(Collected data)
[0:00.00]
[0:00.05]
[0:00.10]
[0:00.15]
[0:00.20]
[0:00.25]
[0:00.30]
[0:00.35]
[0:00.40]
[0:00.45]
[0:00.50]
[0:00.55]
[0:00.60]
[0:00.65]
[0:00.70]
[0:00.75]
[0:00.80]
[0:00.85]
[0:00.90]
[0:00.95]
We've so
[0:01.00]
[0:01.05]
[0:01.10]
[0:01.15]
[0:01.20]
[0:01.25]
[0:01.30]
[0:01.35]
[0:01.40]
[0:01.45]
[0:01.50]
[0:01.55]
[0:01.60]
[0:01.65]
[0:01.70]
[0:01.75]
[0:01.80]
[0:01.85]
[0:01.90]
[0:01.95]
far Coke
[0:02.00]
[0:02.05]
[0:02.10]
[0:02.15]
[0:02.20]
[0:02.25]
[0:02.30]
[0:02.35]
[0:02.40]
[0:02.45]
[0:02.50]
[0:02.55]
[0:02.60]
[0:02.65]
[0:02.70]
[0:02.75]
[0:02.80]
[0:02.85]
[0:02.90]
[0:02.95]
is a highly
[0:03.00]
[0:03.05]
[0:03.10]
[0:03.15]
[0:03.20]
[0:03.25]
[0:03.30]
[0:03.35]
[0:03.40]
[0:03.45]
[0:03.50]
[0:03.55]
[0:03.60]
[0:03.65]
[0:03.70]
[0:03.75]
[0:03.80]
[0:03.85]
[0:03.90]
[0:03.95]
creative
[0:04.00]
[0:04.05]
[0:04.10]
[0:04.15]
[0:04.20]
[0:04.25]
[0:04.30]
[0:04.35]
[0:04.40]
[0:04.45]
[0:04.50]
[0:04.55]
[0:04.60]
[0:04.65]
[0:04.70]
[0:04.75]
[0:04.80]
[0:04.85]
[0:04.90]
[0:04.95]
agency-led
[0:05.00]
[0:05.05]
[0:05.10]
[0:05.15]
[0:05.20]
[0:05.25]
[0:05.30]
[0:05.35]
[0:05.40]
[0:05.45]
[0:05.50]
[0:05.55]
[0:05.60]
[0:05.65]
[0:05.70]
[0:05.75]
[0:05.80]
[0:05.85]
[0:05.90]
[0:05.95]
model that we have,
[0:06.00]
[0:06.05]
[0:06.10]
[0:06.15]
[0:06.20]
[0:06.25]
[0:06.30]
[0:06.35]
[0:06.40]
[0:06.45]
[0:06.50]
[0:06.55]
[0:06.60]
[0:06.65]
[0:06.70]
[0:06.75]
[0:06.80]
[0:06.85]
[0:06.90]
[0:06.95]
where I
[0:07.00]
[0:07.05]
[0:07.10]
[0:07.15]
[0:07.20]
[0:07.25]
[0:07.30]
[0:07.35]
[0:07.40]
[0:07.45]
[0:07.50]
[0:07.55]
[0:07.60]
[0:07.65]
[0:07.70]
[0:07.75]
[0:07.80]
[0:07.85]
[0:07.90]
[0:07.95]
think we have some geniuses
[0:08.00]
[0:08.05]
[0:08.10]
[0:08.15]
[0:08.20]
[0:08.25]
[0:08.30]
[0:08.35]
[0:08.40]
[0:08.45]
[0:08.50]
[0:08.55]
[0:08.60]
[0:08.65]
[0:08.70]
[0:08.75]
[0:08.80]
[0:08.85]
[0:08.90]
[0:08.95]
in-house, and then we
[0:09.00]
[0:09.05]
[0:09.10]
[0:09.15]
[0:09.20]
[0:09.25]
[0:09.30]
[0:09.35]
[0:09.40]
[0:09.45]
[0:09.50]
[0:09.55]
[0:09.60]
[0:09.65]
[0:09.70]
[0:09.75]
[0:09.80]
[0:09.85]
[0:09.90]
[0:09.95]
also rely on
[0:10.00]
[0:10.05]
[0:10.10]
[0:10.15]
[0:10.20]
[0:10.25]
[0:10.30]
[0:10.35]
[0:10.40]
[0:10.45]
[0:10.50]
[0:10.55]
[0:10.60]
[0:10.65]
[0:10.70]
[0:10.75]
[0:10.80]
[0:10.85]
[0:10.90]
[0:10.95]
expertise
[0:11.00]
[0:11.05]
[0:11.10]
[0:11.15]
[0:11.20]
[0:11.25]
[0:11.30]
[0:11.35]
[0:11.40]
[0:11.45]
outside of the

## [Work instruction]
A complete, exact copy of the records is what is needed.

## [Solution below]
[0:00.00]
[0:00.05]
[0:00.10]
[0:00.15]
[0:00.20]
[0:00.25]
[0:00.30]
[0:00.35]
[0:00.40]
[0:00.45]
[0:00.50]
[0:00.55]
[0:00.60]
[0:00.65]
[0:00.70]
[0:00.75]
[0:00.80]
[0:00.85]
[0:00.90]
[0:00.95]
We've so
[0:01.00]
[0:01.05]
[0:01.10]
[0:01.15]
[0:01.20]
[0:01.25]
[0:01.30]
[0:01.35]
[0:01.40]
[0:01.45]
[0:01.50]
[0:01.55]
[0:01.60]
[0:01.65]
[0:01.70]
[0:01.75]
[0:01.80]
[0:01.85]
[0:01.90]
[0:01.95]
far Coke
[0:02.00]
[0:02.05]
[0:02.10]
[0:02.15]
[0:02.20]
[0:02.25]
[0:02.30]
[0:02.35]
[0:02.40]
[0:02.45]
[0:02.50]
[0:02.55]
[0:02.60]
[0:02.65]
[0:02.70]
[0:02.75]
[0:02.80]
[0:02.85]
[0:02.90]
[0:02.95]
is a highly
[0:03.00]
[0:03.05]
[0:03.10]
[0:03.15]
[0:03.20]
[0:03.25]
[0:03.30]
[0:03.35]
[0:03.40]
[0:03.45]
[0:03.50]
[0:03.55]
[0:03.60]
[0:03.65]
[0:03.70]
[0:03.75]
[0:03.80]
[0:03.85]
[0:03.90]
[0:03.95]
creative
[0:04.00]
[0:04.05]
[0:04.10]
[0:04.15]
[0:04.20]
[0:04.25]
[0:04.30]
[0:04.35]
[0:04.40]
[0:04.45]
[0:04.50]
[0:04.55]
[0:04.60]
[0:04.65]
[0:04.70]
[0:04.75]
[0:04.80]
[0:04.85]
[0:04.90]
[0:04.95]
agency-led
[0:05.00]
[0:05.05]
[0:05.10]
[0:05.15]
[0:05.20]
[0:05.25]
[0:05.30]
[0:05.35]
[0:05.40]
[0:05.45]
[0:05.50]
[0:05.55]
[0:05.60]
[0:05.65]
[0:05.70]
[0:05.75]
[0:05.80]
[0:05.85]
[0:05.90]
[0:05.95]
model that we have,
[0:06.00]
[0:06.05]
[0:06.10]
[0:06.15]
[0:06.20]
[0:06.25]
[0:06.30]
[0:06.35]
[0:06.40]
[0:06.45]
[0:06.50]
[0:06.55]
[0:06.60]
[0:06.65]
[0:06.70]
[0:06.75]
[0:06.80]
[0:06.85]
[0:06.90]
[0:06.95]
where I
[0:07.00]
[0:07.05]
[0:07.10]
[0:07.15]
[0:07.20]
[0:07.25]
[0:07.30]
[0:07.35]
[0:07.40]
[0:07.45]
[0:07.50]
[0:07.55]
[0:07.60]
[0:07.65]
[0:07.70]
[0:07.75]
[0:07.80]
[0:07.85]
[0:07.90]
[0:07.95]
think we have some geniuses
[0:08.00]
[0:08.05]
[0:08.10]
[0:08.15]
[0:08.20]
[0:08.25]
[0:08.30]
[0:08.35]
[0:08.40]
[0:08.45]
[0:08.50]
[0:08.55]
[0:08.60]
[0:08.65]
[0:08.70]
[0:08.75]
[0:08.80]
[0:08.85]
[0:08.90]
[0:08.95]
in-house, and then we
[0:09.00]
[0:09.05]
[0:09.10]
[0:09.15]
[0:09.20]
[0:09.25]
[0:09.30]
[0:09.35]
[0:09.40]
[0:09.45]
[0:09.50]
[0:09.55]
[0:09.60]
[0:09.65]
[0:09.70]
[0:09.75]
[0:09.80]
[0:09.85]
[0:09.90]
[0:09.95]
also rely on
[0:10.00]
[0:10.05]
[0:10.10]
[0:10.15]
[0:10.20]
[0:10.25]
[0:10.30]
[0:10.35]
[0:10.40]
[0:10.45]
[0:10.50]
[0:10.55]
[0:10.60]
[0:10.65]
[0:10.70]
[0:10.75]
[0:10.80]
[0:10.85]
[0:10.90]
[0:10.95]
expertise
[0:11.00]
[0:11.05]
[0:11.10]
[0:11.15]
[0:11.20]
[0:11.25]
[0:11.30]
[0:11.35]
[0:11.40]
[0:11.45]
outside of the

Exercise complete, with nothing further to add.